Qual foi o critério de escolha das bandas?
Leo: Foram basicamente três: só convidávamos bandas de que gostávamos. E gostar significa não só gostar da música, mas também do perfil. Pensar ‘será que esses caras são como nós?’ ou ‘será que eles são estrelas e querem um clipe superprodução?’. Eles têm que entender que tem que ter desapego total aqui, senão não funciona conosco. O terceiro era ser de alguma forma do universo do rock e subgêneros.
Como eles recebiam vocês com o projeto?
Diana: Muito bem, em boa parte. Em 80% dos casos, as respostas eram muito positivas. Algumas bandas falavam ‘meu, legal seu projeto, valeu, mas não queremos participar’. Mas as pessoas que nos recebiam e topavam participar do projeto entravam na nossa onda.
Como era a aproximação?
Diana: Da forma mais simples do mundo. As pessoas nos perguntavam como tínhamos chegado à banda de rock mais famosa do México. Google. Facebook. Site da banda. Clicava no e-mail, mandava mensagem. Às vezes respondiam, às vezes não. Às vezes ia para a caixa de spam e tinha de ligar. Mas era assim: da forma mais natural possível, por meio da internet.
O que foi mais complicado?
Diana: O mais difícil de tudo era achar os lugares em que íamos gravar em cada um dos países em que chegávamos. Não se conhecia o país, nem a cidade, ninguém. Por exemplo, produzir uma casa abandonada na Rússia, não sei nem por onde começar.
Leo: Acho que o maior desafio era fazer com que a banda e as pessoas com quem íamos filmar aquele clipe entendessem que precisávamos fazer algo colaborativo, que todo mundo ali tinha que se dar ao máximo para conseguir achar uma locação, um ator, entender que na verdade tínhamos uma câmera e nada mais.
Deu tempo de passear? Vocês podem dizer que conheceram 22 países?

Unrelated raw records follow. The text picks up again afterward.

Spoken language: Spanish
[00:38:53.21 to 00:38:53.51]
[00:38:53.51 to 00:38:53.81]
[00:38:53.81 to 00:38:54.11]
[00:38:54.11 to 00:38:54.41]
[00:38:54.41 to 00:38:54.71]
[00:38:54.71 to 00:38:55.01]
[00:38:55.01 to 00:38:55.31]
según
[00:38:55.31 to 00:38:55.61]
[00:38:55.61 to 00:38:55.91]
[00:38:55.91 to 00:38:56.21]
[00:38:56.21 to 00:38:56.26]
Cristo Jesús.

Diana: Gastronomia nós conhecemos muito bem, porque tínhamos de comer em algum momento e as bandas tinham muito prazer em nos levar para comer nos restaurantes favoritos deles ou fazer alguma coisa para mostrar a cultura deles. Passear, passear, tivemos poucas oportunidades. Mas isso não foi ruim. Como rodávamos muito atrás de locação e bandas, com saídas para reuniões, acabávamos conhecendo as cidades de uma forma não turística. O único lugar que falamos que realmente precisávamos tirar um day-off no caos que estava nossa vida e visitar era o das pirâmides no Egito. E tivemos um break de Natal e Ano Novo, um imprevisto que nos deixou presos na Coreia do Sul.
Como será o pós-projeto?
Leo: Como investimos muito dinheiro e tempo, pensamos em recuperar isso no futuro. Tem livro.Estamos tentando vender uma ‘série de televisão’ que conta a nossa história. Um documentário. E as palestras que temos feito pelo mundo. Já fizemos nos Estados Unidos. Fomos confirmados no TED, em duas palestras. Isso também é resultado desse trabalho.

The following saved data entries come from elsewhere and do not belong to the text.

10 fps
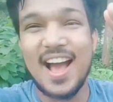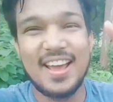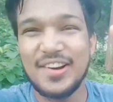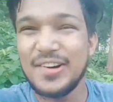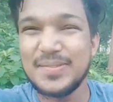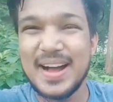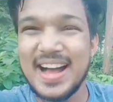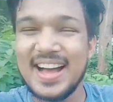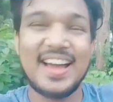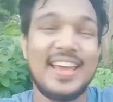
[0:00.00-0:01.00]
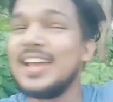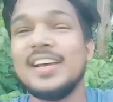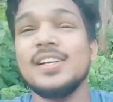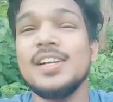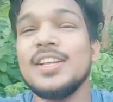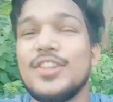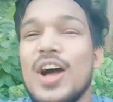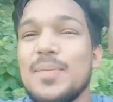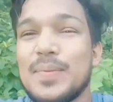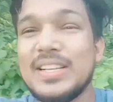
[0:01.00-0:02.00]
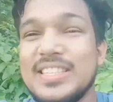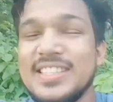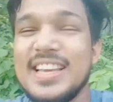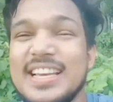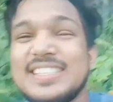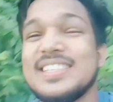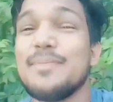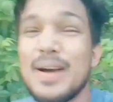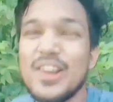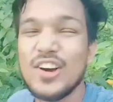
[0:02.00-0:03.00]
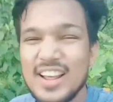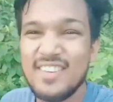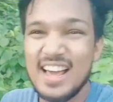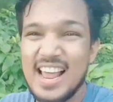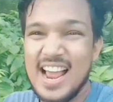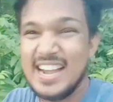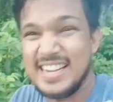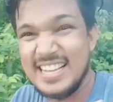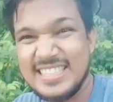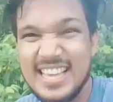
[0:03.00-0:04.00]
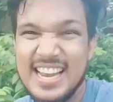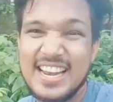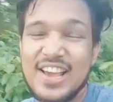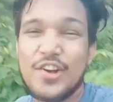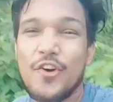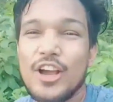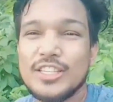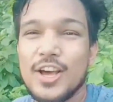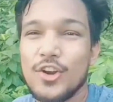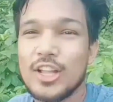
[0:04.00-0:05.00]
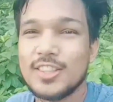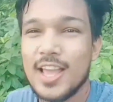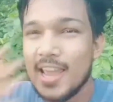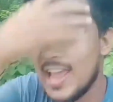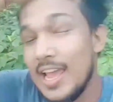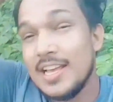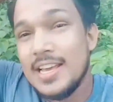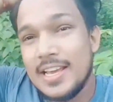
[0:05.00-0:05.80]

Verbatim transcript: आए हो भाई तो आपका ज़िंदगी सफल होने वाला है टेंशन लेने की कोई ज़रूरत नहीं है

Diana: E no fim das contas, não estamos mais nos países das bandas, mas as bandas ou pessoas que encontramos no meio do caminho querem fazer clipe conosco. Vamos gravar um clipe com uma banda da Índia, que gravamos lá, mas agora eles nos contrataram para fazer um clipe no Brasil. Um russo nos escreveu porque também quer um clipe feito por nós.
Em que momento vocês sentiram que valeu a pena ter colocado em prática o projeto?
Leo: Foi no primeiro momento, porque você está lá no set e olha para o lado e vê a alegria que é as pessoas colaborando sem ganhar dinheiro. Foi o primeiro passo. Esse é sempre especial para mim. Além de o primeiro clipe ter sido filmado na cidade em que eu nasci, Piracicaba.
Diana: Quando vi que o projeto podia tocar muito as pessoas. Sem querer fomos cruzando a vida de várias pessoas que tiveram de alguma forma mudança na vida delas, talvez inspiradas por nós e pelo que estávamos fazendo. Pelo que fizemos juntos.